Discussion in 'Journalism topics only' started by Doom and gloom, Aug 17, 2016.

  1. Doom and gloom

    Doom and gloom Active Member

    This is for anyone who has been an SID or perhaps AD/SID at an NAIA school.
    How can an athletic program bring in 200 kids for football, half of whom are ineligible and must take pre-college or remedial classes to qualify, then have no real revenue? NCAA schools have scholarship limits and multiple revenue sources. Said NAIA schools seem to add a new program every year. If you ask them, they're very secretive about their funding being a private school. Just seems rotten in Denmark, so to speak (and no, Denmark has no NAIA school).

    Just curious as to how this works. Pell grant abuse?
     
  2. JohnHammond

    JohnHammond Well-Known Member

    Public or private? Know of a public NAIA school with more than 120 players on the football team. Doesn't travel more than 300 miles, though, for road games.
     
  3. Ace

    Ace Well-Known Member

    I am convinced that some NAIA (and NCAA Division III schools) used sports like football primarily as a means to entice students to campus (not necessarily because they are great in the sport).

    They may get some kind of aid (they'd probably get anyway) and a uniform but their real contribution is paying tuition.
     
  4. Matt Stephens

    Matt Stephens Well-Known Member

    I was recruited to play Division III football. I didn't play high school football.
     
    Alma and Ace like this.
  5. SFIND

    SFIND Well-Known Member

  6. Armchair_QB

    Armchair_QB Well-Known Member

    They absolutely do this. And not just in football.

    There's nothing wrong with it either.
     
  7. jr/shotglass

    jr/shotglass Well-Known Member

    Well, except maybe when you get down to what's supposed to be the true mission of educational institutions ...
     
  8. Twirling Time

    Twirling Time Well-Known Member

    A Texas 5A high school could beat a typical NCAA D-III team.
     
  9. studthug12

    studthug12 Active Member

    Guessing a simple letter in the mail.
     
  10. cjericho

    cjericho Well-Known Member

    To make money.
     
  11. LanceyHoward

    LanceyHoward Well-Known Member

    It is product differentiation.
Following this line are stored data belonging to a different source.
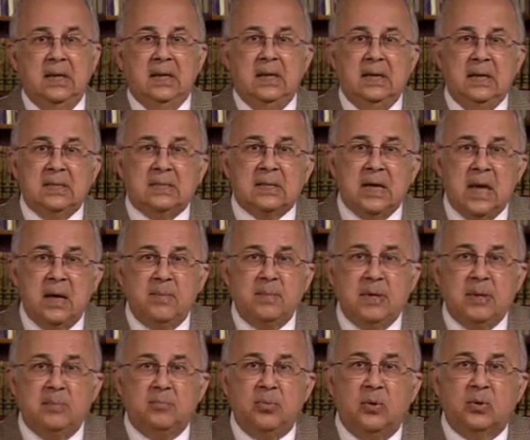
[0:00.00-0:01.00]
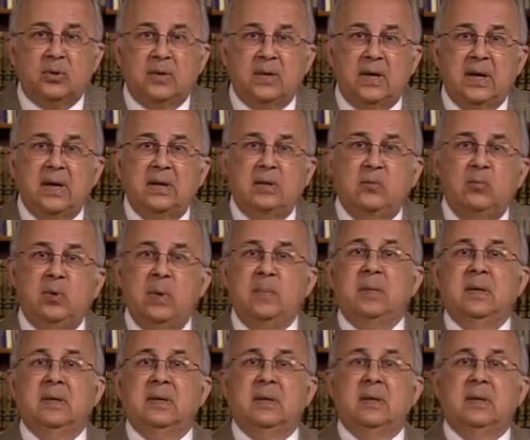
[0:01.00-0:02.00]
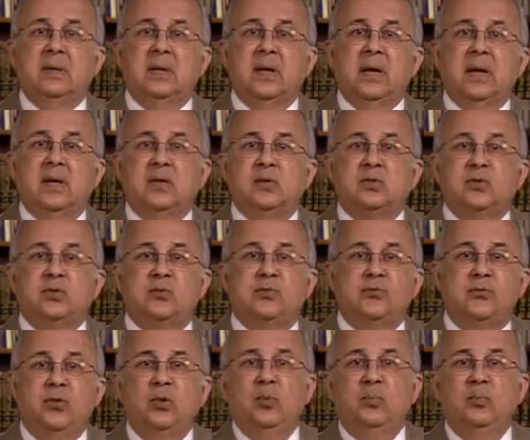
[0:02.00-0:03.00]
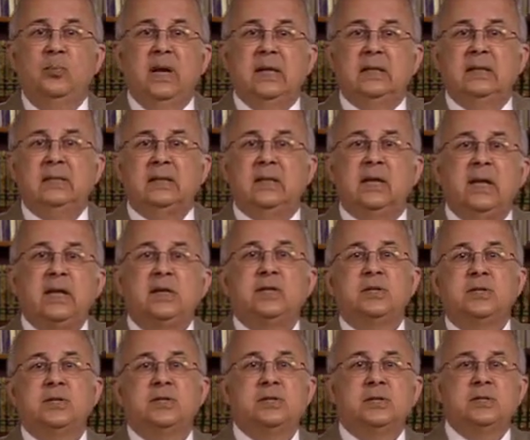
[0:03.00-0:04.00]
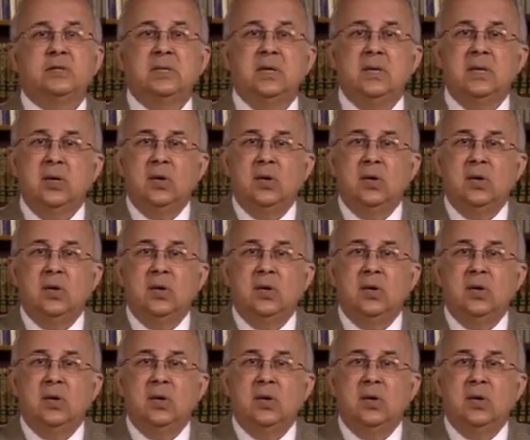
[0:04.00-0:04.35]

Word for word: Nizami portrayed women as full-blooded creatures,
Private schools have to desperately compete against subsidized public universities.

    If 40 kids a year enroll at a school to play football at a school with a freshman class of 400 that is 10% of the enrollment. Will most of those kids stick it out? No, because ultimately only 22 start and the third stringers fade away. But the the third stringers may well stay at the school because they generally like the school.

    I had a relative pass up big State U for a smaller private school because he wanted to continue playing the sport he played in high school. Once he got there he realized he did not have the talent to play at even the NAIA level. But he had made friends so he stayed for four years. He got some aid from the private school and I was told that it was only a bit more expensive than Big State. But to the school he attended picked up 100k in revenue.